What do you think of celebs DJing?
Makes me want to vomit ‘cuz they’re not real DJs. What the fuck does Paris Hilton know about DJing? She recently got a contract to DJ in Ibiza. They are probably going to pay her a gazillion dollars…………….she’s already a multi-millionaire and the heiress to the Hilton dynasty! She’s taking food out of the mouths of real DJs.
What’s your favourite type of music to DJ?
R&B ….. 90s R&B in particular. Jodeci, Total, Mary J. Blige….It was the music I DJed when I was just starting out. I didn’t know how to mix 2 records to save my life!
EDM (Electronic Dance Music) is very popular in clubs now. How do you feel about this type of music?
I’ve learned to appreciate it since I’ve been DJing it more so over the years….you don’t have a choice.
How have you adapted to some of the changes in the industry?
Maybe I haven’t adapted.
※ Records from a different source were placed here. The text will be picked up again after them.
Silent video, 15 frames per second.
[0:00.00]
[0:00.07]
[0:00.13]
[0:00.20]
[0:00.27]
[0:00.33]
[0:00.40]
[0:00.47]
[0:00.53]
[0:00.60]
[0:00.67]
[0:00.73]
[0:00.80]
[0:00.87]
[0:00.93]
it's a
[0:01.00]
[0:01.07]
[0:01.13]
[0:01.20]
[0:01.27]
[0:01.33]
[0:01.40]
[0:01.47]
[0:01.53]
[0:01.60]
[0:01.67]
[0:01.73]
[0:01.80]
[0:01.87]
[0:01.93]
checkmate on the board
I don’t play out as much as I used to. It’s really an in and out of love thing for me.
There are times when I feel like I don’t want to DJ anymore and I’m okay with not getting gigs.
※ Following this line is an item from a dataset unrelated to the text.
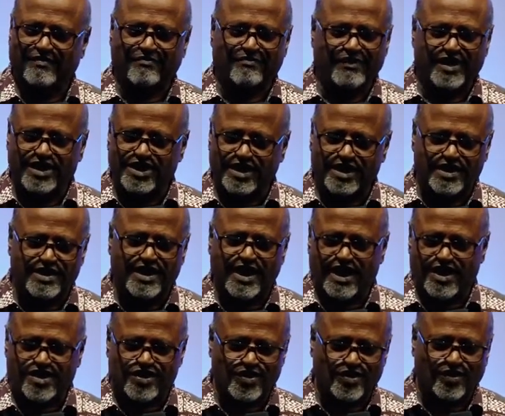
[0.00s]
Missions
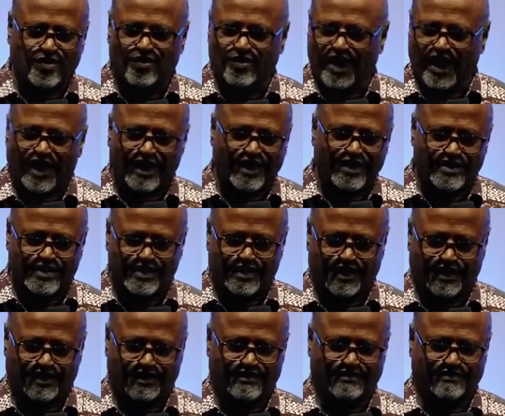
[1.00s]
has no guarantee.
Not sure if it was a networking thing in terms of who you knew was your means to getting gigs. It seems like that more so today than it was back in the day. It probably was still like that but I was working more…. maybe I was more passionate about it back then. I’m DJing out once a week, which is cool. If I got more work I would be okay with it, I’m just not killing myself to try to find it. I just see other things that I would like to do.
Other than DJing, what are your other ventures?
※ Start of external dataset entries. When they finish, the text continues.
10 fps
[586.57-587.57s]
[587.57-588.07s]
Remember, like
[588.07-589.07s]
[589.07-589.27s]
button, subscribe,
I started a website called Spinformation.ca. The whole idea behind this website is that DJs can use it to critique DJ booths that they worked in. There are so many variables that a DJ has to deal with when they go to a club for the first time. I’m talking about the regular, every day DJ that goes to the club and….. maybe the equipment is subpar, or the space that he’s working in is horrific or even amazing. Either way, I wanted something where DJs could go to a website to see what other DJs have said about a venue…so they have a better idea of what they are getting themselves into before they go to the club. I wanted to take out the “I wish I knew this before I came to the club” factor.
Tell me about your upcoming website www.djreddyfox.com.
Well that’s just overdue! I have a love / hate relationship with social media (for more on Reddy’s views on social media, click here). That being said, as a DJ you have to have your own website. It’s just another means for people to listen to my mixes and if people want to book me or to get in touch with me.
Well Reddy, I’m positive you’re going to have a lot of traffic on spinformation.ca and djreddyfox.com. You have a lot of experience in the DJing game and you remain humble and full of passion. Thanks for sitting down with me and waxing poetic about the Vinyl Era and schooling me on the impact the Digital Era has on the art of DJing. Loved every minute of it.